What this all means is that if V_{in} is even the slightest bit smaller than V_{in}‘, V_{out} will “max out”, jumping to the peak voltage of +15V (remember that A_{DM} is negative). And similarly, if V_{in} is even the slightest bit larger than V_{in}‘, then V_{out} will bottom out, dropping to 0V. The incredible sensitivity of the instrument is given to us by the massive amplification factor, so that it will act as a binary measurement of which of the voltages is larger, even if that difference is just barely detectable. Often, the bottom voltage will be set to -15V rather than ground (0V), so that the signal we get out is either +15V (if V_{in} is smaller than V_{in}‘) or -15V (if V_{in} is greater than V_{in}‘). That way, perfect equality of the inputs will be represented as 0V. That’s the convention we’ll use for the rest of the post. Also, instead of drawing out the whole diagram for this modified differential amplifier, we will use the following simpler image:

Ok, we’re almost to an operational amplifier. The final step is to apply negative feedback!

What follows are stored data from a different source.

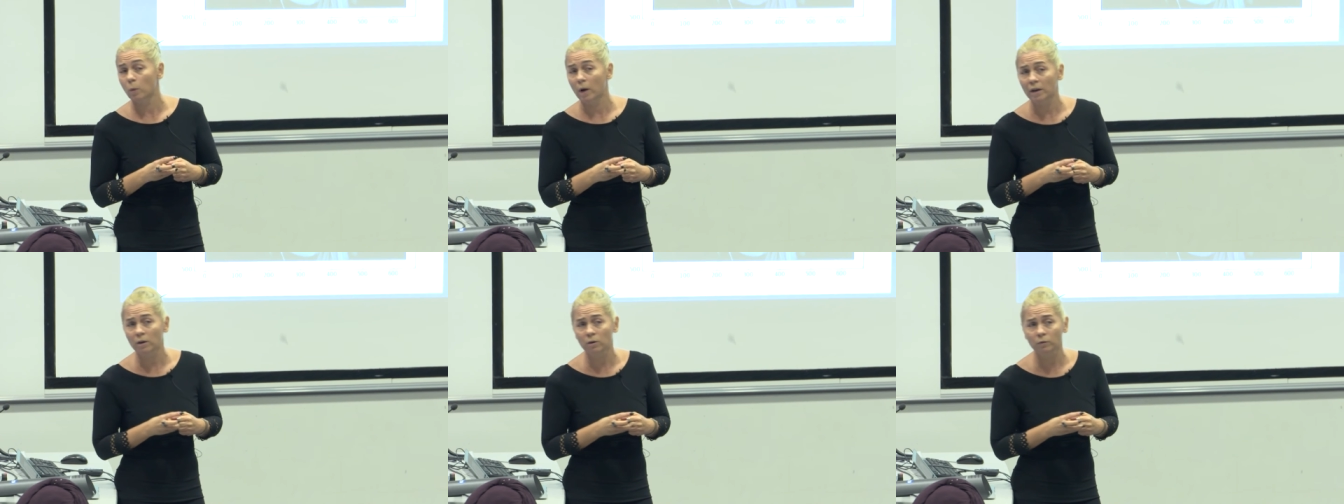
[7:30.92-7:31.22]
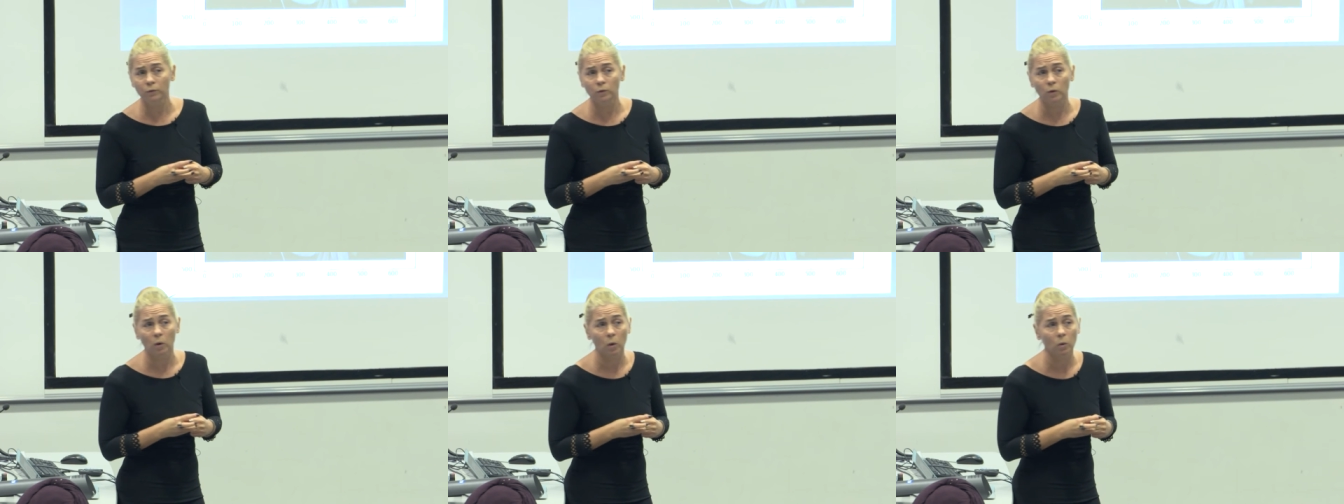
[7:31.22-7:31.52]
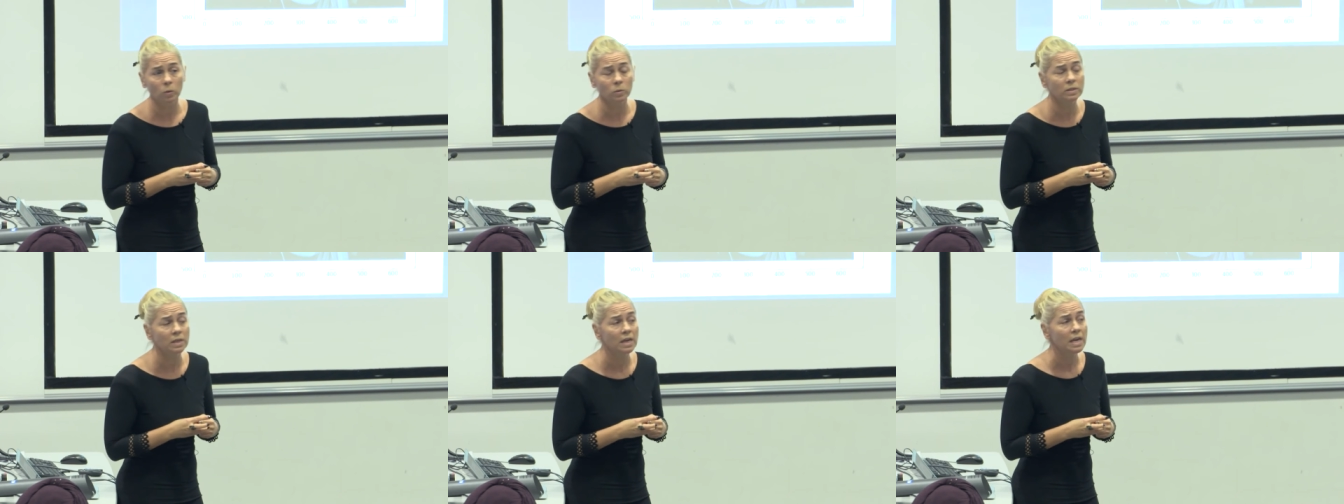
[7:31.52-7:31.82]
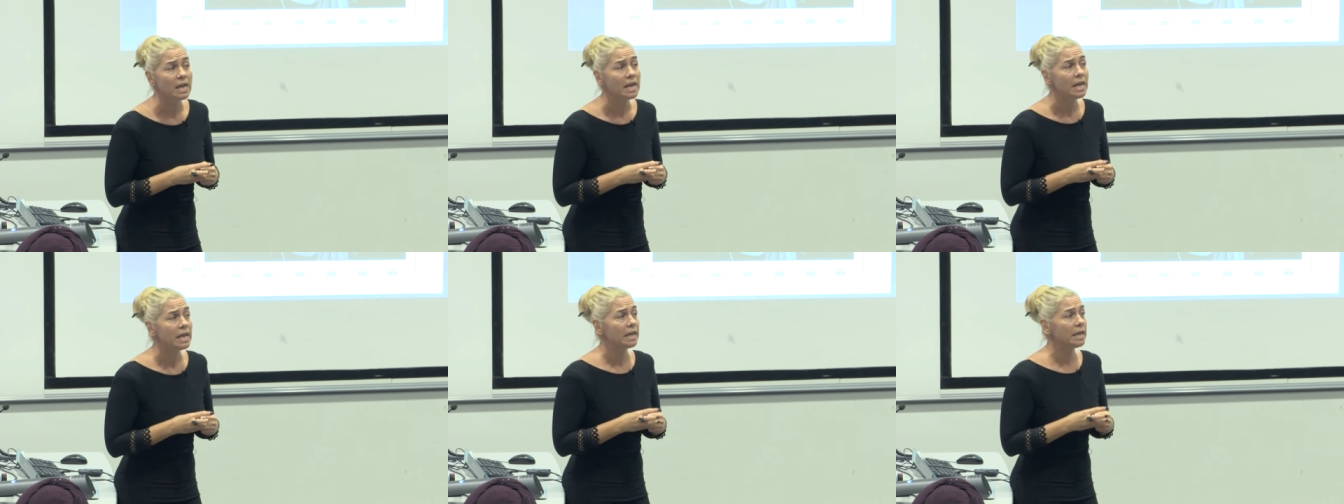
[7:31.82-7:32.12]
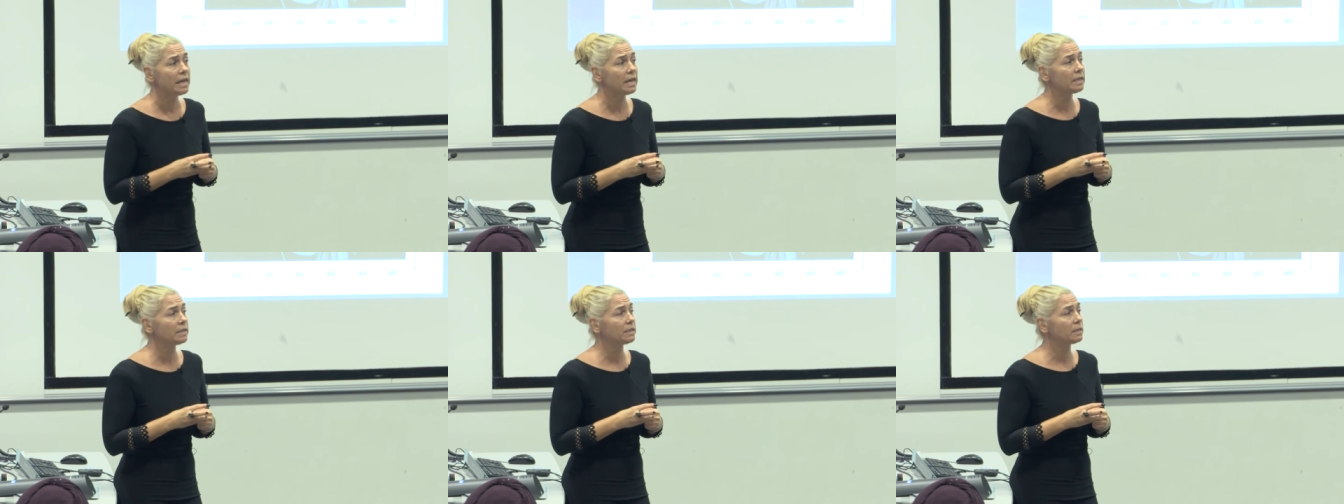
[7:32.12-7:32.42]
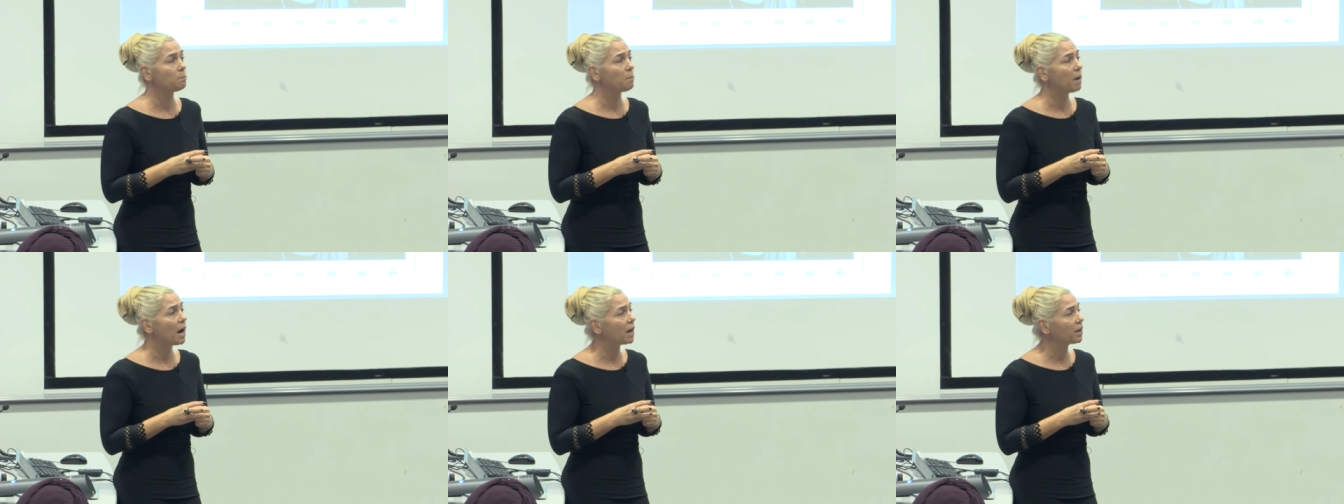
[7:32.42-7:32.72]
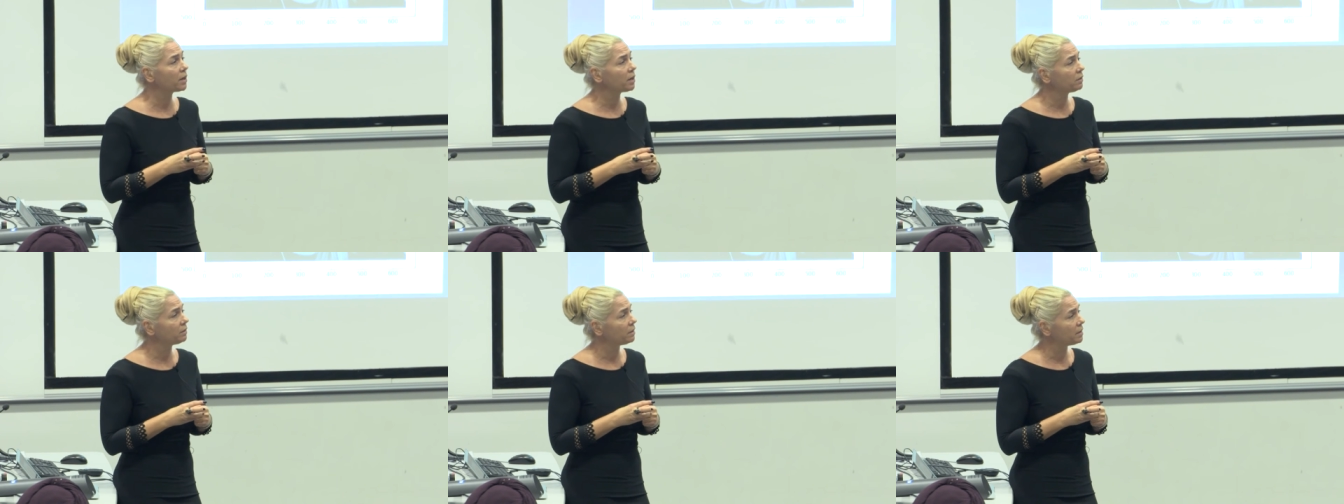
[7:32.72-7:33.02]
One of those is the
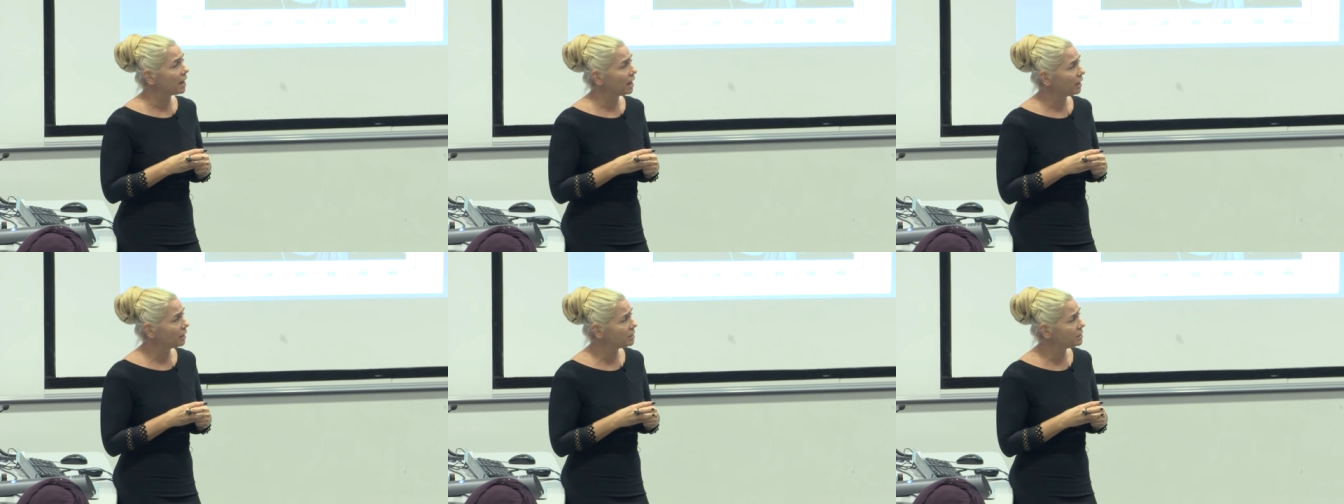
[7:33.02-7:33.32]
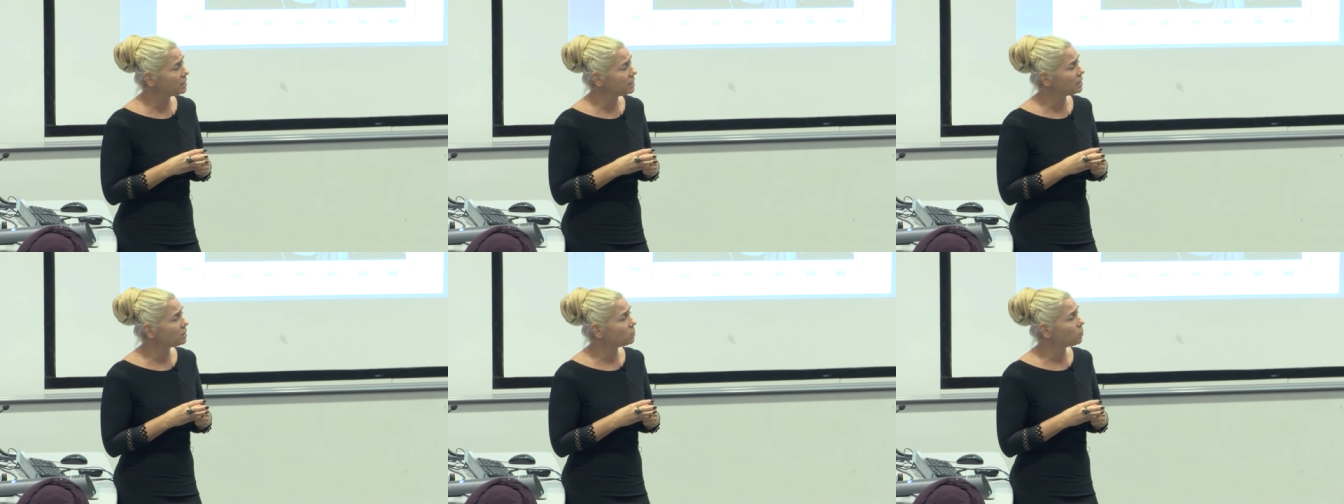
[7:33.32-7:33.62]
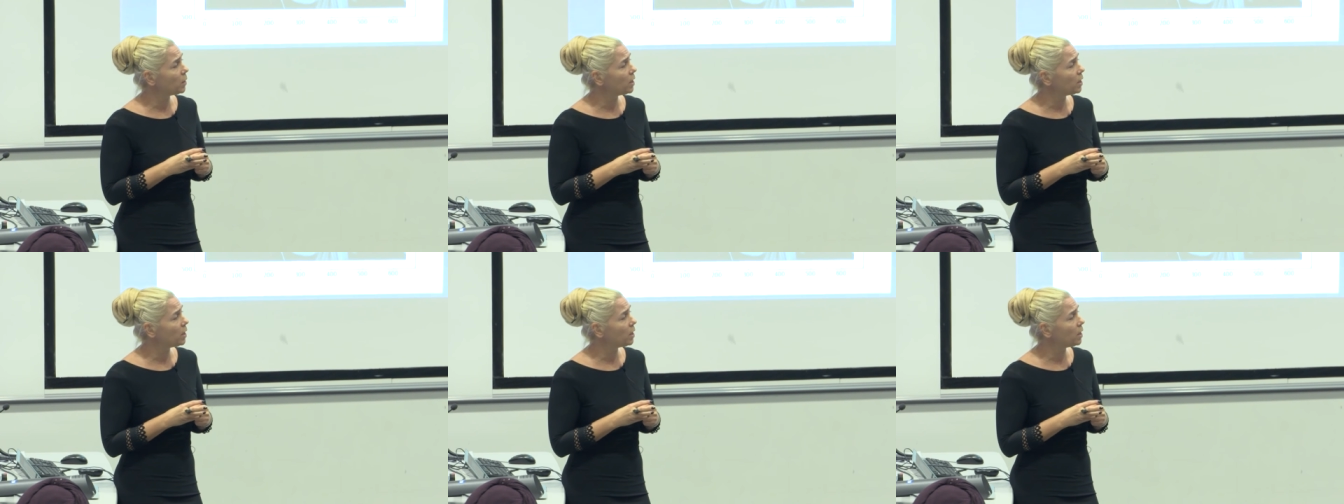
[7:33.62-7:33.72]
market analysis,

What we’re doing here is just connecting the output voltage to the V_{in}‘ input. Let’s think about what this does. Suppose that V_{in} is larger than V_{in}‘. Then V_{out} will quickly become negative, approaching -15V. But as V_{out} decreases, so does V_{in}‘! So V_{in}‘ will decrease, getting closer to V_{in}. Once it passes V_{in}, the quantity V_{in }– V_{in}‘ suddenly becomes negative, so V_{out} will change direction, becoming more positive and approaching +15V. So V_{in}‘ will begin to increase! This will continue until it passes V_{in} again, at which point V_{out} will change signs again and V_{in}‘ will start decreasing. The result of this process will be that no matter what V_{in}‘ starts out as, it will quickly adjust to match V_{in} to a degree dictated by the resolution of our amplifier. And we’ve already established that the amplifier can be made to have an extremely high resolution. So this device serves as an extremely precise voltage-matcher!

This device, a super-sensitive differential amplifier with negative feedback, is an example of an operational amplifier. It might not be immediately obvious to you what’s so interesting or powerful about this device. Sure it’s very precise, but all it does is match voltages. How can we leverage this to get actually interesting computational behavior? Well, that’s the most fun part!

## 4. Let’s Compute!

Let’s start out by seeing how an op-amp can be used to do calculus. Though this might seem like an unusually complicated starting place, doing calculus with op amps is significantly easier and simpler than doing something like multiplication.

As we saw in the last section, if we simply place a wire between V_{out} and V_{in}‘ (the input labelled with a negative sign on the diagram), then we get a voltage matcher. We get more interesting behavior if we place other circuit components along this wire. The negative feedback still exists, which means that the circuit will ultimately stabilize to a state in which the two inputs are identical, and where no current is flowing into the op-amp. But now the output voltage will not just be zero.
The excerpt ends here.